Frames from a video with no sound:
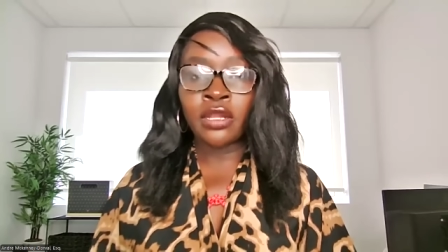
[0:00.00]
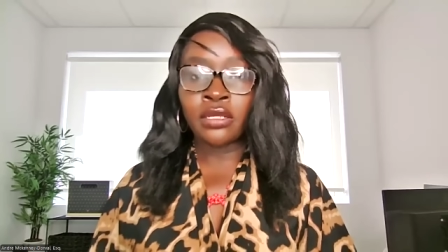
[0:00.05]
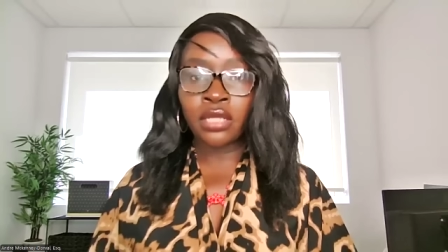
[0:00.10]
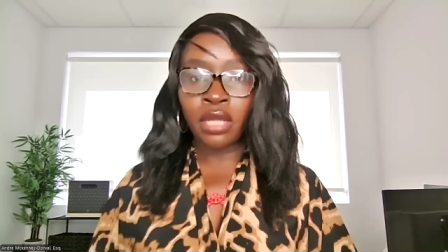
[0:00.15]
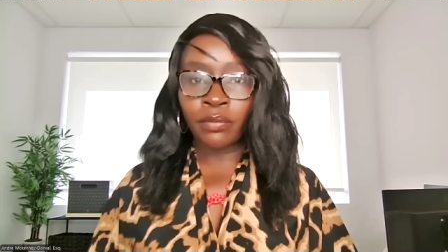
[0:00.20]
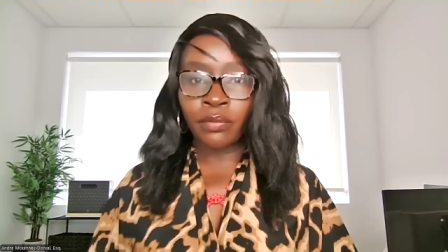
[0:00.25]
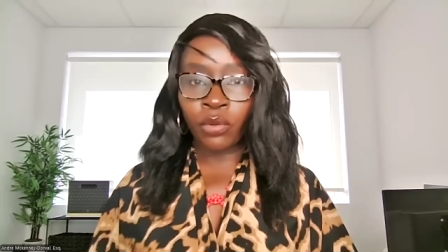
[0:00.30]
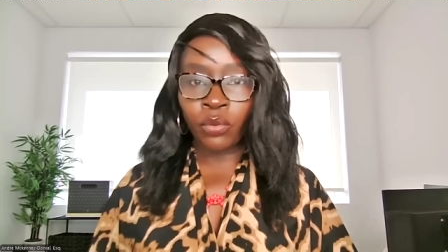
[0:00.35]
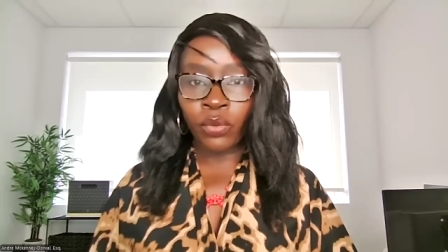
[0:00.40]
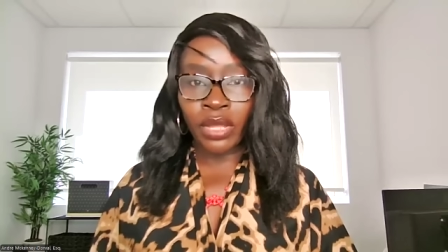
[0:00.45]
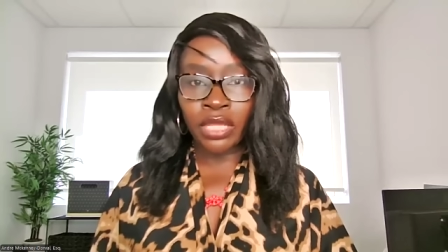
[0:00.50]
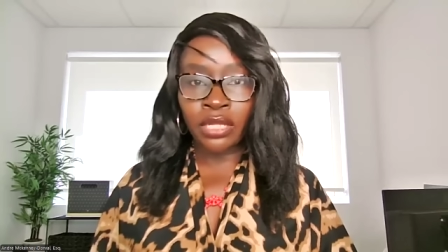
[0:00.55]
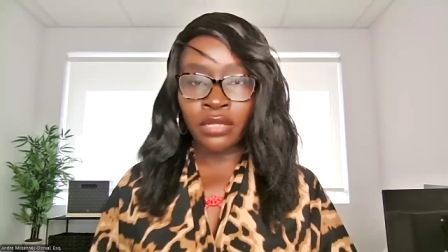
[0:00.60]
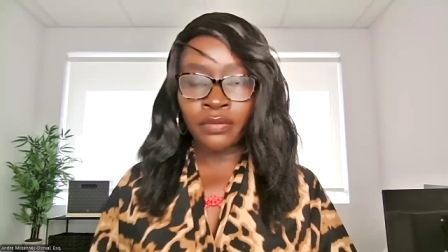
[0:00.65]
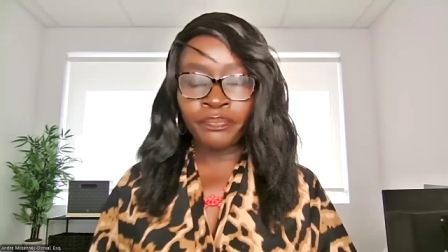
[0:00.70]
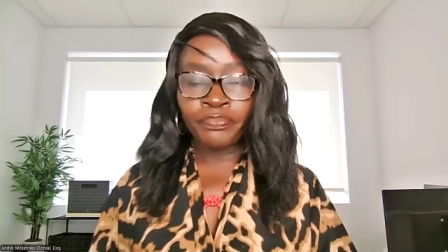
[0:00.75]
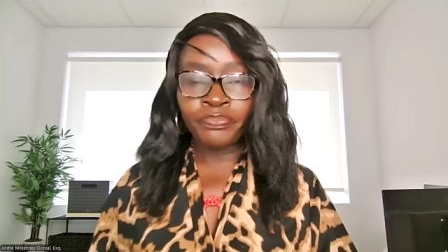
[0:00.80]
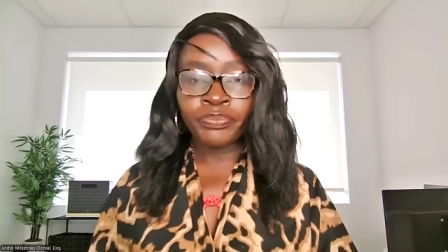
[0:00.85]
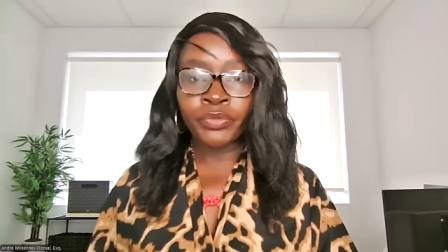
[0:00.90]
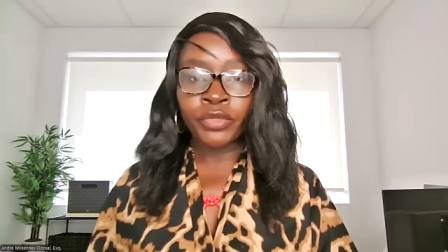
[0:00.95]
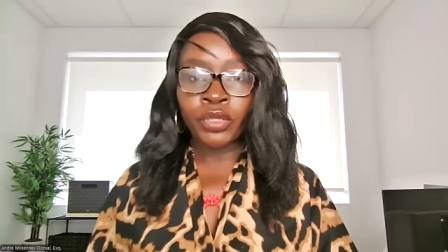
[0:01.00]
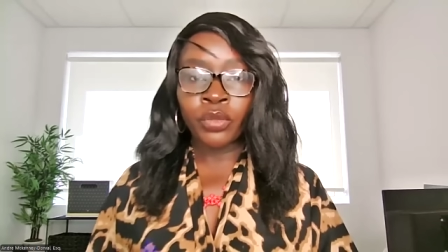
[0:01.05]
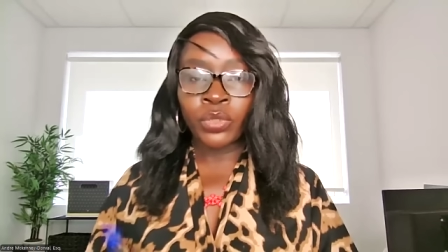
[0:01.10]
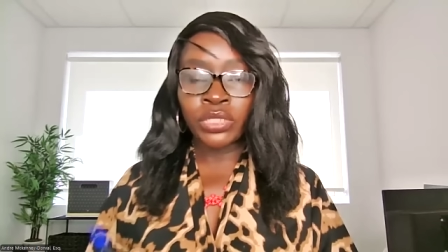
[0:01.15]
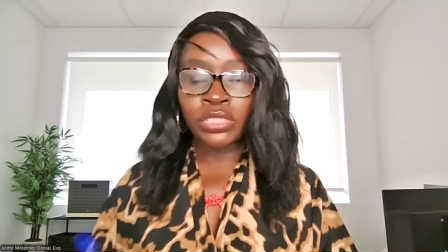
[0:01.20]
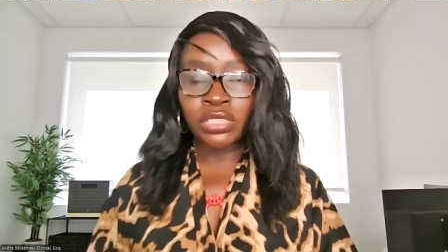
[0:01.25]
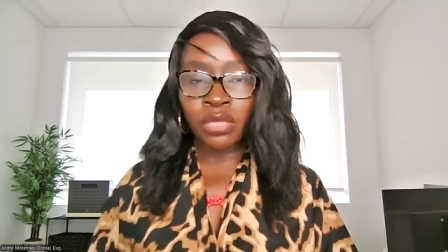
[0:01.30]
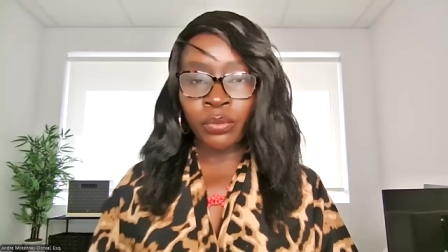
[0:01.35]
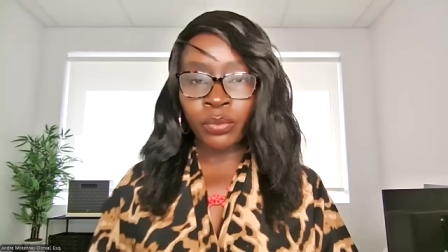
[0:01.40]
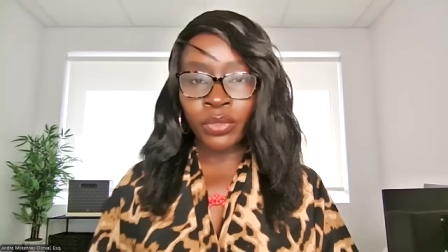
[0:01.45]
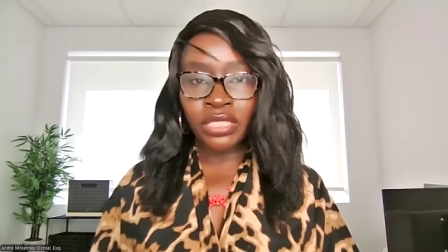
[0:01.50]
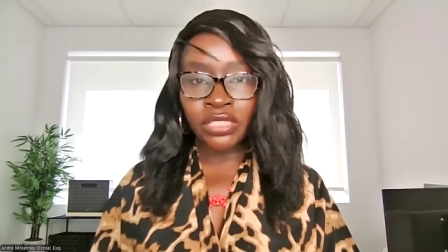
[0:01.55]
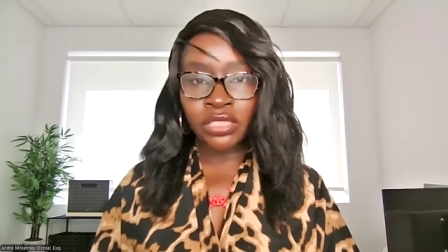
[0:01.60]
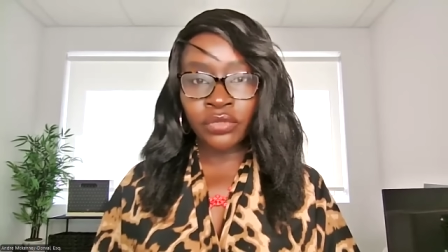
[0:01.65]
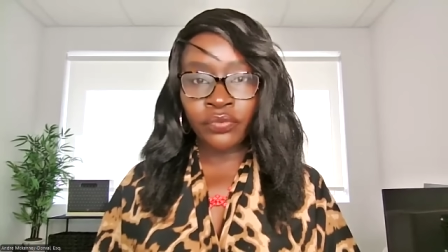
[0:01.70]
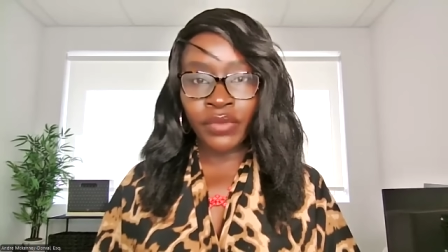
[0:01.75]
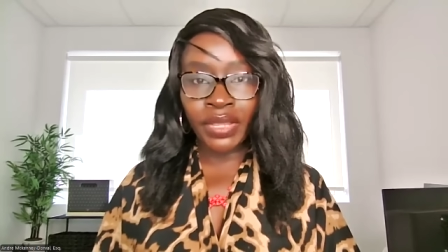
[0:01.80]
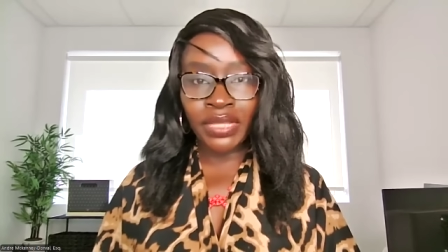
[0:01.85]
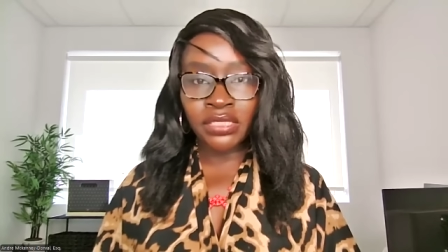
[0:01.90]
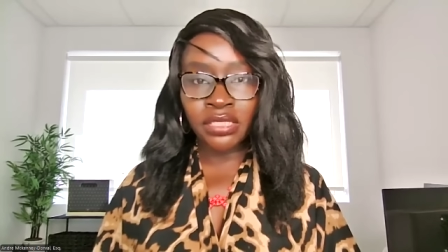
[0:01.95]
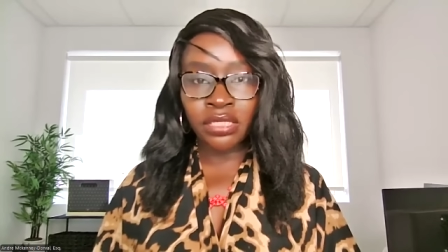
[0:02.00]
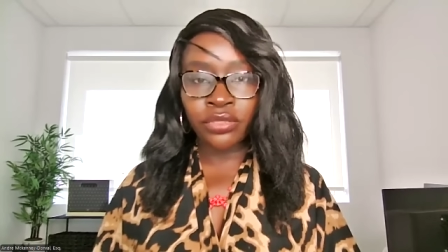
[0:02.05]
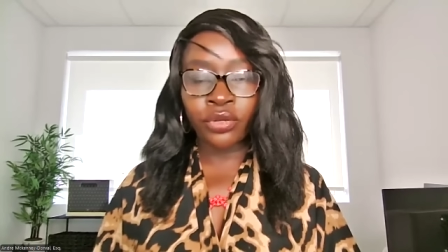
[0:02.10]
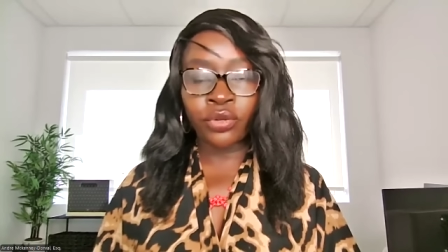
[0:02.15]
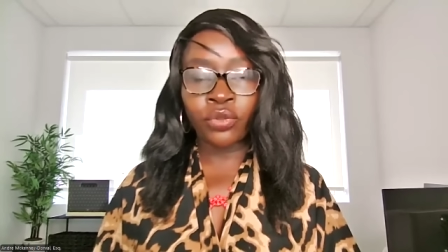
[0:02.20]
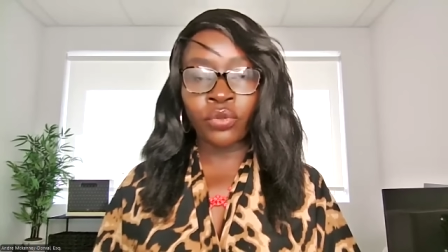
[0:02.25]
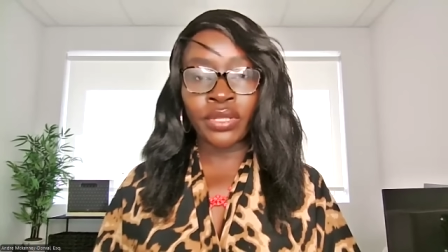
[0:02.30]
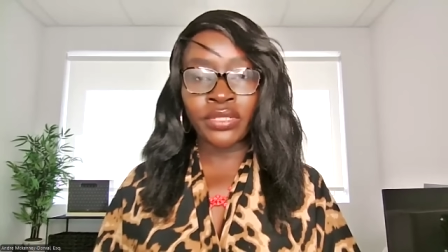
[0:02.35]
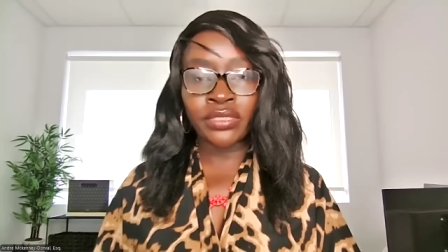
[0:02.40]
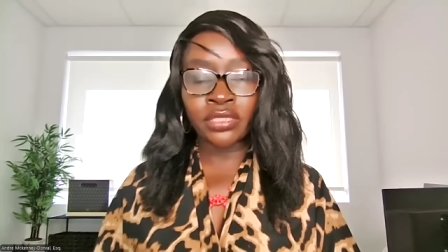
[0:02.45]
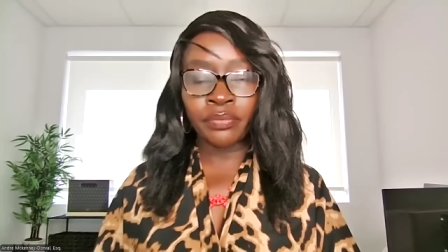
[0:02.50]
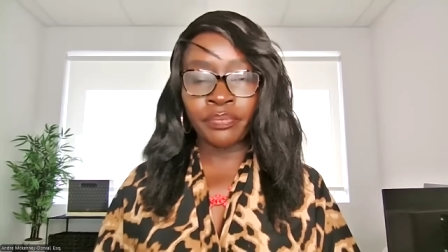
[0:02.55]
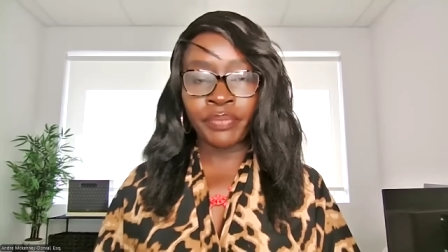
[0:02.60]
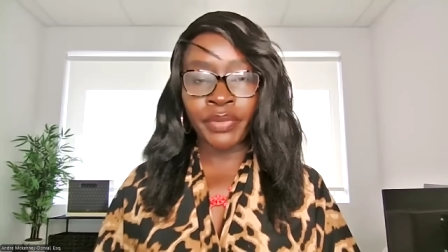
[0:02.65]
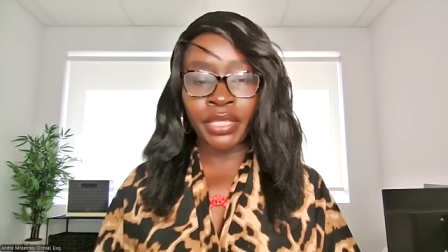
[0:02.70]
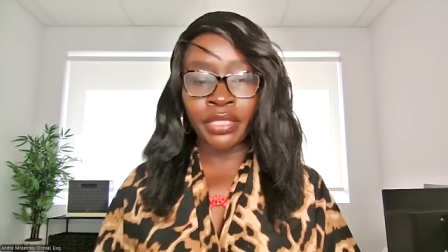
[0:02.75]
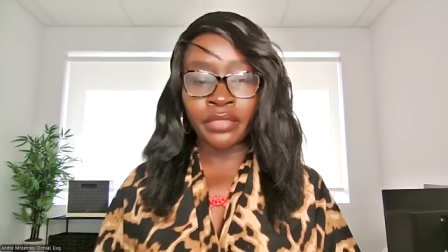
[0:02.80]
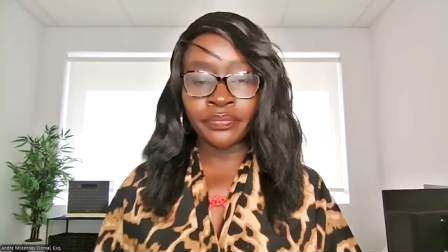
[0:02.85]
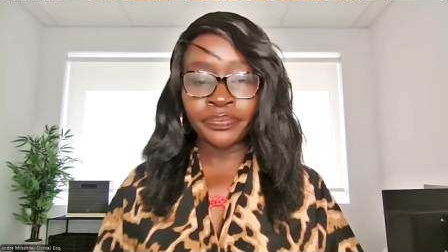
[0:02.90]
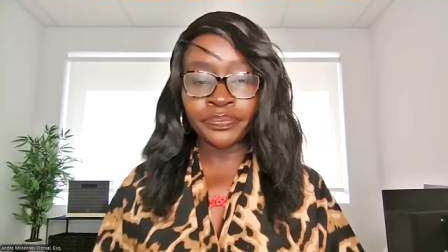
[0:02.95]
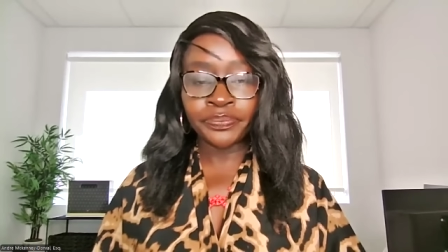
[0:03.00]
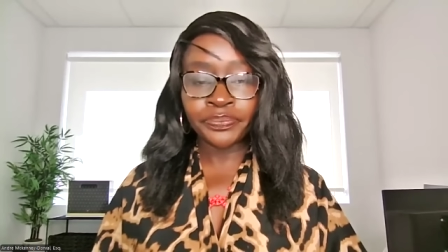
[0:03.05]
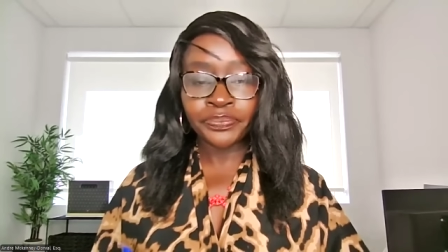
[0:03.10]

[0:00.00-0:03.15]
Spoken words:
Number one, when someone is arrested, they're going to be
----
WORK TO BE COMPLETED -
Retype the entries verbatim and drop the pictures.

SOLUTION TO THIS EXERCISE -
Frames from a video with no sound:
[0:00.00]
[0:00.05]
[0:00.10]
[0:00.15]
[0:00.20]
[0:00.25]
[0:00.30]
[0:00.35]
[0:00.40]
[0:00.45]
[0:00.50]
[0:00.55]
[0:00.60]
[0:00.65]
[0:00.70]
[0:00.75]
[0:00.80]
[0:00.85]
[0:00.90]
[0:00.95]
[0:01.00]
[0:01.05]
[0:01.10]
[0:01.15]
[0:01.20]
[0:01.25]
[0:01.30]
[0:01.35]
[0:01.40]
[0:01.45]
[0:01.50]
[0:01.55]
[0:01.60]
[0:01.65]
[0:01.70]
[0:01.75]
[0:01.80]
[0:01.85]
[0:01.90]
[0:01.95]
[0:02.00]
[0:02.05]
[0:02.10]
[0:02.15]
[0:02.20]
[0:02.25]
[0:02.30]
[0:02.35]
[0:02.40]
[0:02.45]
[0:02.50]
[0:02.55]
[0:02.60]
[0:02.65]
[0:02.70]
[0:02.75]
[0:02.80]
[0:02.85]
[0:02.90]
[0:02.95]
[0:03.00]
[0:03.05]
[0:03.10]

[0:00.00-0:03.15]
Spoken words:
Number one, when someone is arrested, they're going to be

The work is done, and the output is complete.